# Records provided

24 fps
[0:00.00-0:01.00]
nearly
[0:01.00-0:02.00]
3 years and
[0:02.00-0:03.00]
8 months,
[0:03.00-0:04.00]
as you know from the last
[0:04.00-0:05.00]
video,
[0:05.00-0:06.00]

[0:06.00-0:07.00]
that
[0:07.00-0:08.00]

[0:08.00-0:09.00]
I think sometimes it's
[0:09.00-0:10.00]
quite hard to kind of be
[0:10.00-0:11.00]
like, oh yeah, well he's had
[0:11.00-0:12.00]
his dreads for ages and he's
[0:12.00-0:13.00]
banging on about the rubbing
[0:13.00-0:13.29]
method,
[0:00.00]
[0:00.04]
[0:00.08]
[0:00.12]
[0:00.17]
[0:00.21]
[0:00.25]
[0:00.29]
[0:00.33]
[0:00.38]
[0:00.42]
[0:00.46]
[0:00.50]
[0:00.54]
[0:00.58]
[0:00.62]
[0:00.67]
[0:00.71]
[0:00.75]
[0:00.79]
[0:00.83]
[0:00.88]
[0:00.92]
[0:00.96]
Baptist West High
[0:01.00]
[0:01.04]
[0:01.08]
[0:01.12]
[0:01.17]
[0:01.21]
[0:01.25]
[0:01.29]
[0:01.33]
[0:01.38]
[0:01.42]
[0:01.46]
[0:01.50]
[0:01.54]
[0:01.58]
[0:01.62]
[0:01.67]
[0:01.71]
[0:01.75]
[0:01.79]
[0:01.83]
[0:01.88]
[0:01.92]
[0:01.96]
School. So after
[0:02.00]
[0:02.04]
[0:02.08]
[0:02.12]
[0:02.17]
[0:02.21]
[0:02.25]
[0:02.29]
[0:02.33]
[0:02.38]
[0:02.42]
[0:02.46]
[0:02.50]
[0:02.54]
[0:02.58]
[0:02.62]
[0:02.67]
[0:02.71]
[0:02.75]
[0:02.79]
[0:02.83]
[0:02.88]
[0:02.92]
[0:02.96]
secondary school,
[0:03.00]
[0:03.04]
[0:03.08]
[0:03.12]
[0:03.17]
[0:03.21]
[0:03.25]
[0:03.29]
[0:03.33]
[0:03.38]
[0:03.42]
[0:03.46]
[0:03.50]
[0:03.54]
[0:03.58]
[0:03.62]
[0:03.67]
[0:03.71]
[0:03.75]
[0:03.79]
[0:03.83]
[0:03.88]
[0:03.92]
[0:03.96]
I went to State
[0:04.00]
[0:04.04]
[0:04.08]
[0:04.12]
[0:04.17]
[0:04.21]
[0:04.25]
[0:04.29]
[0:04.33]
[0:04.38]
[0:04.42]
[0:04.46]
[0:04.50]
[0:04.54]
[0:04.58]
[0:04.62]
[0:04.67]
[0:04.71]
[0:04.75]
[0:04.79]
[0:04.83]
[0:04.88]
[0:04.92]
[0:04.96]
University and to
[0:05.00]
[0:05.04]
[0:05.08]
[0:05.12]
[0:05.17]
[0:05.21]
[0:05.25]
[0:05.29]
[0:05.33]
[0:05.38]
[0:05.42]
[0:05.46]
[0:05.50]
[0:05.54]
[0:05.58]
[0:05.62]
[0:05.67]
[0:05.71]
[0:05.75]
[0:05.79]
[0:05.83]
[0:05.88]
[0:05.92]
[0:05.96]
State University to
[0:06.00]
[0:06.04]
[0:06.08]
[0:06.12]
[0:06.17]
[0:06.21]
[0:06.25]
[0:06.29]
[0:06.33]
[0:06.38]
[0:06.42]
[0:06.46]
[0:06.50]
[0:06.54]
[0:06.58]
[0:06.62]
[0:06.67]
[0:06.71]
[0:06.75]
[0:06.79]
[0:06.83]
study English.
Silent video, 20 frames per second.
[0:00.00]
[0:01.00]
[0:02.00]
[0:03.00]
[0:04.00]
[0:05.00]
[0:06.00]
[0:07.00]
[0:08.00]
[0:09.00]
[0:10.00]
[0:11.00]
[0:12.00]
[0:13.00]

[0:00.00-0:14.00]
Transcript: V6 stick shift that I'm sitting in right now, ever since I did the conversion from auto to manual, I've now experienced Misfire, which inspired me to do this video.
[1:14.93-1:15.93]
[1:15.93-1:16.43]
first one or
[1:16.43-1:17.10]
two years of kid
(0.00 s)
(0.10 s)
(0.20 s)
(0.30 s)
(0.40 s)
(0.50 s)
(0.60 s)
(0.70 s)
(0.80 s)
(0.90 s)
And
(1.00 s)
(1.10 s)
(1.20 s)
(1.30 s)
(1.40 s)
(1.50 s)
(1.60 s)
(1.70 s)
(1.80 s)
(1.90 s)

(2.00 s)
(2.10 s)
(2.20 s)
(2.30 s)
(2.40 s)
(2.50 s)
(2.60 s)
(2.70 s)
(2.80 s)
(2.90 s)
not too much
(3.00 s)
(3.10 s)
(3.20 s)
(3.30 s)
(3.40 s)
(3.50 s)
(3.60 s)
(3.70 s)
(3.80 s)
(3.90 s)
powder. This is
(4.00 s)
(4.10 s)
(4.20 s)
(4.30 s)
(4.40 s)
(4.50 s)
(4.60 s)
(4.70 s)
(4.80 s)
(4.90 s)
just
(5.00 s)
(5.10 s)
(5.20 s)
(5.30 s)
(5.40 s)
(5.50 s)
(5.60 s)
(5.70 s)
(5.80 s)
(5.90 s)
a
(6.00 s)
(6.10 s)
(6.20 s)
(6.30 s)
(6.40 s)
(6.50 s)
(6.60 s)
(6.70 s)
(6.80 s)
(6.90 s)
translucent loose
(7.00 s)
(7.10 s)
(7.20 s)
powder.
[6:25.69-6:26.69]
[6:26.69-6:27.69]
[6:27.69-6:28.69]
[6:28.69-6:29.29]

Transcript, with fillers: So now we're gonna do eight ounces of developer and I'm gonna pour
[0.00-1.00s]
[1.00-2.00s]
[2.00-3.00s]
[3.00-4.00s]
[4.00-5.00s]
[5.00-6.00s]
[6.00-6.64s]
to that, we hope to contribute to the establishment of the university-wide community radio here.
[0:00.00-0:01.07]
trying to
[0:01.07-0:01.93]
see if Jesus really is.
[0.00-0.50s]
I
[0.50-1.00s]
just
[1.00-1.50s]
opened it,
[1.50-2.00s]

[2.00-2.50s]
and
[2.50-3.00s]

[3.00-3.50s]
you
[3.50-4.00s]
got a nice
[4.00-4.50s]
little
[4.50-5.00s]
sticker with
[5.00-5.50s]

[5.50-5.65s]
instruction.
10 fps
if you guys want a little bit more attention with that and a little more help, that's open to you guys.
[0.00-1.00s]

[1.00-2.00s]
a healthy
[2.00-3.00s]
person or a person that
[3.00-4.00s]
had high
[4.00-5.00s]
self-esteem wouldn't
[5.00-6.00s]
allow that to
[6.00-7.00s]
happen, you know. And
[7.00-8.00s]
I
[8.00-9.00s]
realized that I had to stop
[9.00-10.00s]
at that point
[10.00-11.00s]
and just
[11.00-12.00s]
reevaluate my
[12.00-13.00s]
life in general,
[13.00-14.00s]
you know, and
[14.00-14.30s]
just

# Work instructions
Note every line above where the string "Transcript" shows up, and copy those lines.

# Exercise solution
Transcript: V6 stick shift that I'm sitting in right now, ever since I did the conversion from auto to manual, I've now experienced Misfire, which inspired me to do this video.
Transcript, with fillers: So now we're gonna do eight ounces of developer and I'm gonna pour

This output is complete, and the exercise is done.